Premier Alison Redford announced the cards earlier in the week as part of an initial $1 billion to kick-start recovery. Adults who have had to leave their homes for seven days or more are to get $1,250 each and children are eligible for $500.

About 300 people who have defied a mandatory evacuation order and stayed in High River will not be eligible for the cards, Fraser said.

“These people will need to leave High River to become eligible.”

First Nations evacuees and temporary foreign workers will also be eligible for the money.

The Canadian Taxpayers Federation called on Premier Alison Redford to recall the legislature and pass an emergency budget that accounts for the spending.

“This budget should re-allocate existing dollars from program and capital spending into a dedicated fund for flood relief,” the group said in a news release Wednesday.

Meanwhile, a number of federal ministers toured the area Wednesday and reiterated promises of support from Ottawa.

Citizenship Minister Jason Kenney said businesses will have a few months longer to file their tax returns, temporary workers will be able to retain their status until paperwork is sorted out and anyone affected by the flood who has been out of work for five days will be eligible for employment insurance.

Public Safety Minister Vic Toews said Ottawa and the provinces will continue to talk about ways to prepare for natural disasters and mitigate their damage.

“Instead of repairing the same flood damage year after year after year, put some kind of mitigation — whether it’s dikes or dams or whatever — put that in place so we can save that type of money,” he said.

Menzies said the flood will hurt the Canadian economy overall, but help is coming to Albertans nonetheless.

“It’s going to be a challenge, but as we have said, we’ll be there shoulder to shoulder with the province to make sure that whatever eligible expenses are there, whatever the costs are, whether it’s infrastructure of whether it’s uninsured homes, we will be there to support Canadians.”

In Calgary, authorities had sad news.

Police confirmed Wednesday that an 83-year-old woman who died while that city was flooding last week drowned in her ground-floor apartment.

Deputy police chief Roger Chaffin said the woman’s suite was partially below-grade, making it easier for the water to pour in.

“I couldn’t even speculate as to how she became overcome by the water, just to say that the victim was overcome by water and drowned,” he said.

Chaffin said police were at the woman’s door last Thursday night to tell her about a mandatory evacuation and she said she would be leaving.
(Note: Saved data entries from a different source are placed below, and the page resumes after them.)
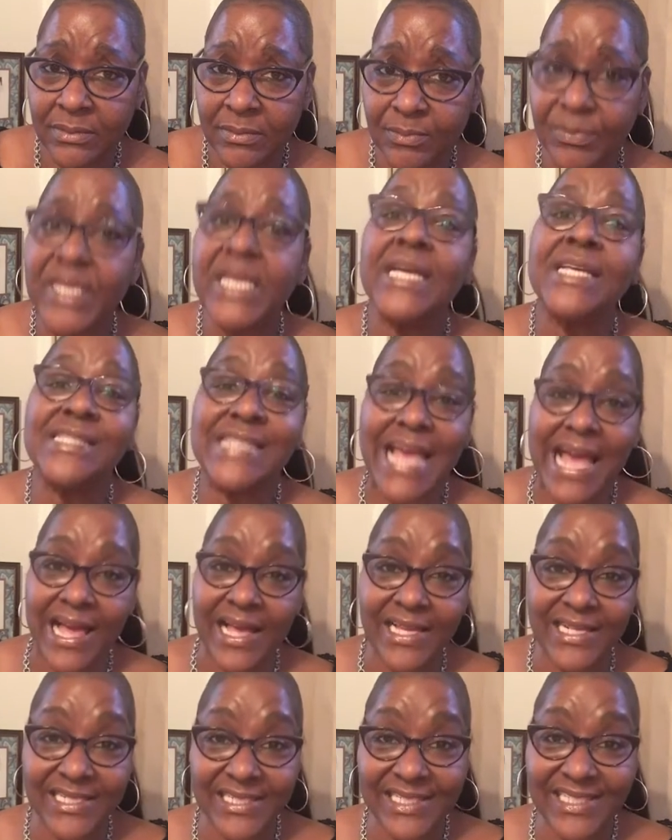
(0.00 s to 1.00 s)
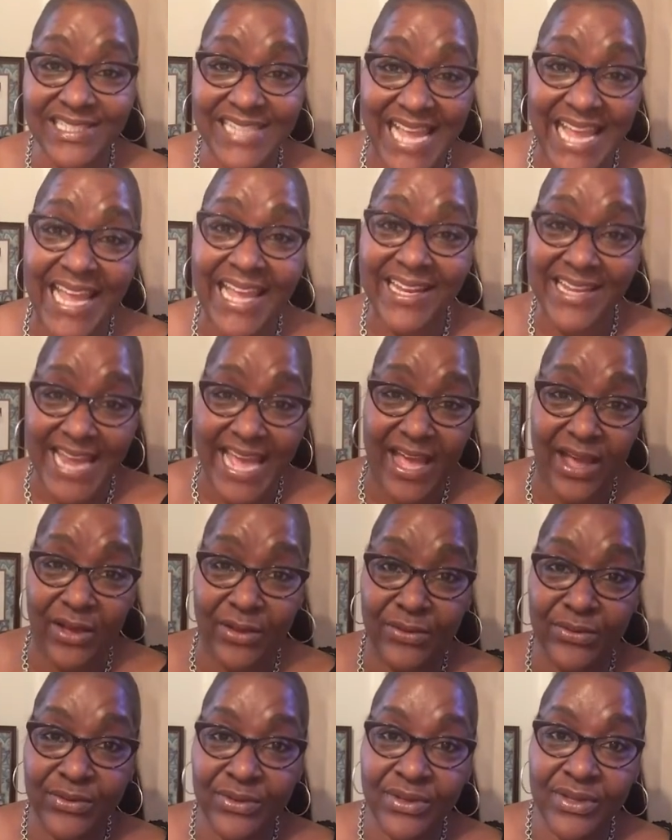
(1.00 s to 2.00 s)
Because I understand now,
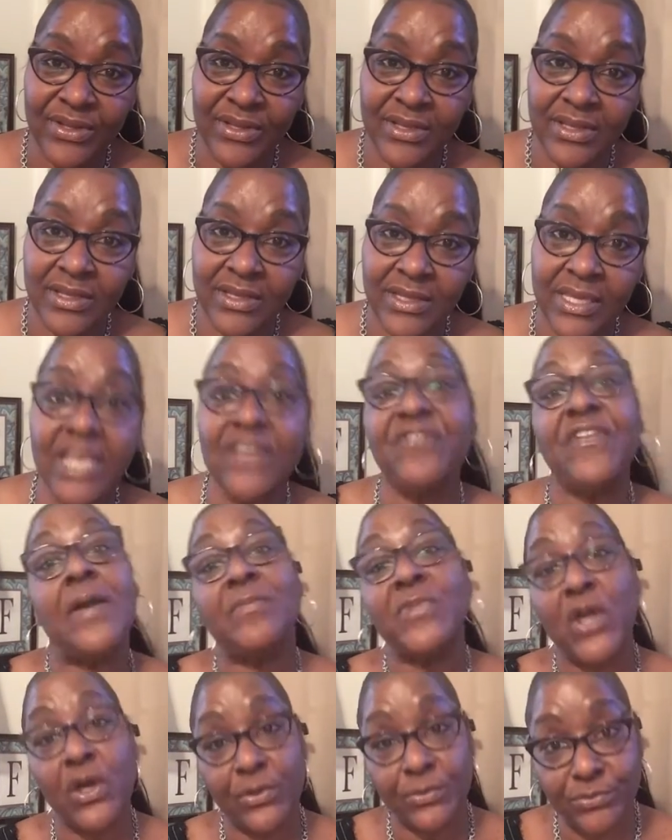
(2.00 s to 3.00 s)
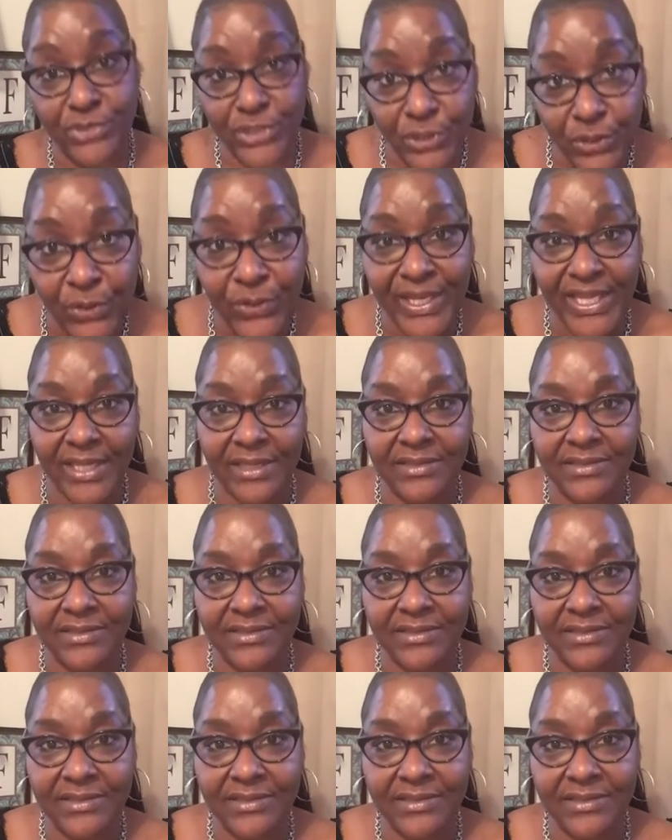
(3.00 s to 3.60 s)
if I'm going to do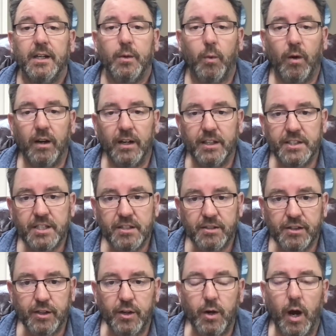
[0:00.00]
was
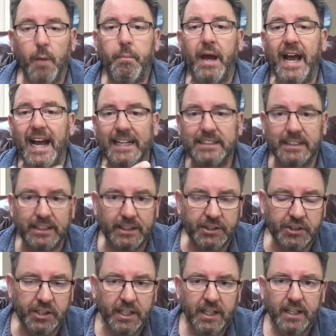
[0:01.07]
through a
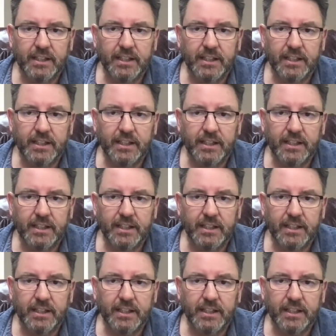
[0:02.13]
passage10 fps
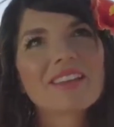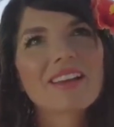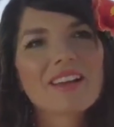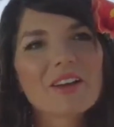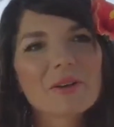
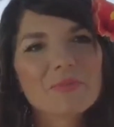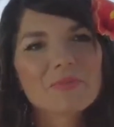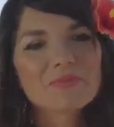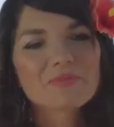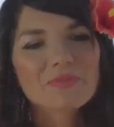um,
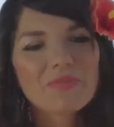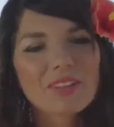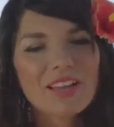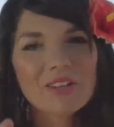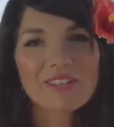
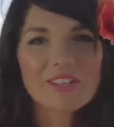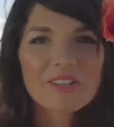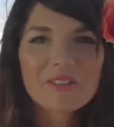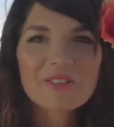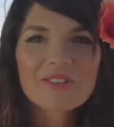i'll tell you a
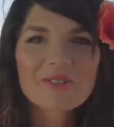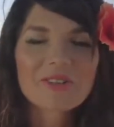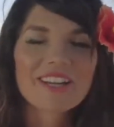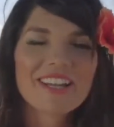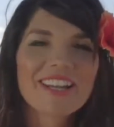little
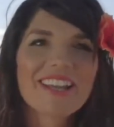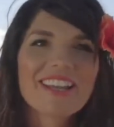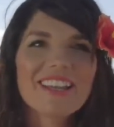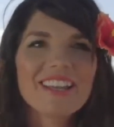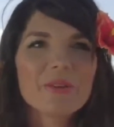story
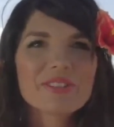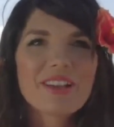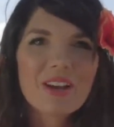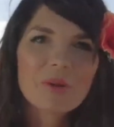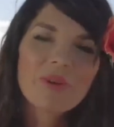he was
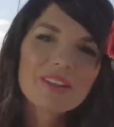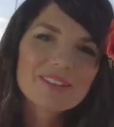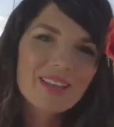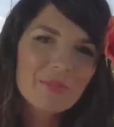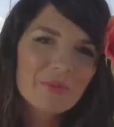hired by the
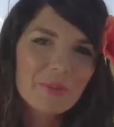tampa bayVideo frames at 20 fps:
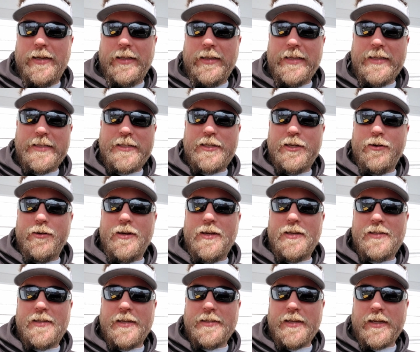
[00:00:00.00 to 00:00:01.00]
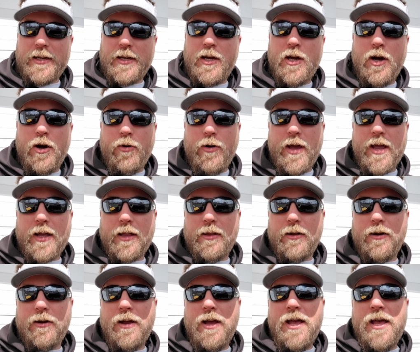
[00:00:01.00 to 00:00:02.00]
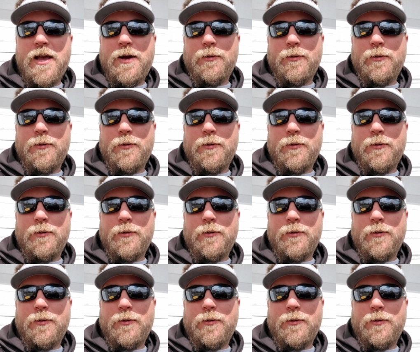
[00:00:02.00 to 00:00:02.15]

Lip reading: Elite Series as a co-angler.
He said the woman didn’t have mobility issues and there were no indications that she needed help.

Her body was found Sunday by friend who went to check on her.

Earlier reports suggested the woman stayed because she didn’t want to leave her cat.
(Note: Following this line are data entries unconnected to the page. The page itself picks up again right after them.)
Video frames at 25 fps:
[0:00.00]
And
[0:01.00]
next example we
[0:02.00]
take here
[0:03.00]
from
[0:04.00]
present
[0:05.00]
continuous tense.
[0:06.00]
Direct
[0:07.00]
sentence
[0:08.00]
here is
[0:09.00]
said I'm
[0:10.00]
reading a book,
To the west of the city, the Trans-Canada Highway was reopened to public traffic Wednesday afternoon for the first time since flooding forced its closure last Thursday.

Alberta Transportation said one lane in each direction was open on the four-lane highway and speed limits have been reduced to 60 kilometres an hour.

Campers making plans for the upcoming long weekend were being warned to stay out of backcountry spots damaged by flooding.

“It’s important for people to check and make sure that the campgrounds that they intend to go to are still open,” advised Dave Galea of Alberta Emergency Management.

“Many have been closed as a result of the flooding situation.”

Galea urged people to heed posted closures.

“People should obey the closing signs. When a park is closed, it’s closed for reasons of safety.”

He pointed out that in Kananaskis Country, a popular recreational area west of Calgary, more than 1,200 campers had to be moved after flooding began last week.

He also issued a stern warning to boaters tempted by flood-swollen rivers.

“They put their lives at risk for the thrill of being on fast water,” he said. “It puts the first responders at risk who are going to have to rescue them when things go bad.

“The first responders are busy enough dealing with the aftermath of the flooding and shouldn’t have to worry about stupidity.”